About six years ago, I hit a wall.  I spiraled into a deep, dark depression.  I did nothing but play computer games and pretty much wish that my life was over.  I had things to live for, but nothing was appealing.  I couldn't sleep, but all I wanted to do was sleep.  The irony did not escape me; I didn't want to be awake, but I couldn't get to sleep.  Looking back, I was being forced to face my reality.  My body was in cahoots with my mind, and it was not being kind to me.  I finally went to see my doctor, who gave me the standard ten point test:  "On a scale of Never to All the time, how often do you think about hurting yourself?" Et Cetera/Peter Cetera.  By the end of the test, I was bawling, and I never cry at the doctor's office; I don't want to inconvenience them (see feelings of worthlessness above).  She prescribed medication for the insomnia and prozac for the depression.  I promised her I would find a counselor.  

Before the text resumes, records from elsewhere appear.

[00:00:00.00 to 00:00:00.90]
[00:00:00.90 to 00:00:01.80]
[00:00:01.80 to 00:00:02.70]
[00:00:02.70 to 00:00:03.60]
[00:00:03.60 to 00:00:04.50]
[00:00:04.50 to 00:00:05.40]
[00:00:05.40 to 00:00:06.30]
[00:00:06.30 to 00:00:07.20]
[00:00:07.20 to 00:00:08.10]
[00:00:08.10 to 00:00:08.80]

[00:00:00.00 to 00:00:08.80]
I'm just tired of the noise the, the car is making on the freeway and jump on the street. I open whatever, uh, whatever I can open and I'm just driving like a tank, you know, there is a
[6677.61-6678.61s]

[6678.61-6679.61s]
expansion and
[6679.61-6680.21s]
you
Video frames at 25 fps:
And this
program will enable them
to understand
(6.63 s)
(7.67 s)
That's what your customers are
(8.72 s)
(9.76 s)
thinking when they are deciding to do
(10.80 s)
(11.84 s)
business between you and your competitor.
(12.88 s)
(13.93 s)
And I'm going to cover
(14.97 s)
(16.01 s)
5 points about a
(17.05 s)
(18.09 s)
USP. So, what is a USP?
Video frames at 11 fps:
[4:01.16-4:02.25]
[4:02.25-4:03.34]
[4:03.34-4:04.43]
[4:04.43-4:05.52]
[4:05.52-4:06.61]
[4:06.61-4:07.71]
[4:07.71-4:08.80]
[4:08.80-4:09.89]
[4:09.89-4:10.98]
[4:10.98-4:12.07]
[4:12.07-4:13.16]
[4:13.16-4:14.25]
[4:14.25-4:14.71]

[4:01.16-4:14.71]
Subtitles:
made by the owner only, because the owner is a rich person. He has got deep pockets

I dug around online for a counselor; thank goodness for the internet!  I wanted to trust myself to find the right person, and I looked at different websites and found someone with a philosophy that sounded like my style.  I made an appointment and we hit it off right away.  I started talking to her every week.  In January of 2013, she asked me to write a letter to my mom to say what I wanted to say to her.  I must have gotten a look on my face, because she said, "Why don't you pretend that she can't respond to you?  Like she's tied to a chair and she can't say anything back to you?"  I was shocked.  I had honestly never even conceived of a world where that could be possible.  My mother was ubiquitous, she was all-powerful, there was nowhere she hadn't oozed into, her judgmental voice preceding her.  My eyes went wide with possibilities.  

I went home and wrote an eight-page screed in large cursive letters that very night.  I addressed an envelope and stamped it.  I brought the letter to my next session and handed it to my counselor.  She read through it and asked, "So are you going to send it?"  (She had seen the envelope.)  "I HAVE TO," burst from my chest.  I couldn't contain the words.  I tried to calm myself.  "I have to.  If I don't, I will die."  I knew it was true.  

I mailed the letter that day, my heart bursting out of my chest.  I thought I would die.  I didn't.  I mailed the letter, and I haven't seen my mother since.

I'm still working on myself; my depression comes and goes --- there are no fairy tale endings, and you can't expect 41 years of damage to go away with a snap of your fingers.  There are studies that show that childhood adversity has serious lasting effects on us into adulthood and old age.  But it's been almost five years since I saw my mother, and they've been the best five years of my life.  I'm freer, happier, more myself than I've ever been.  I was breathing poison every day, and I didn't even know it.  Now I'm breathing fresh air, and it's the best I've ever tasted.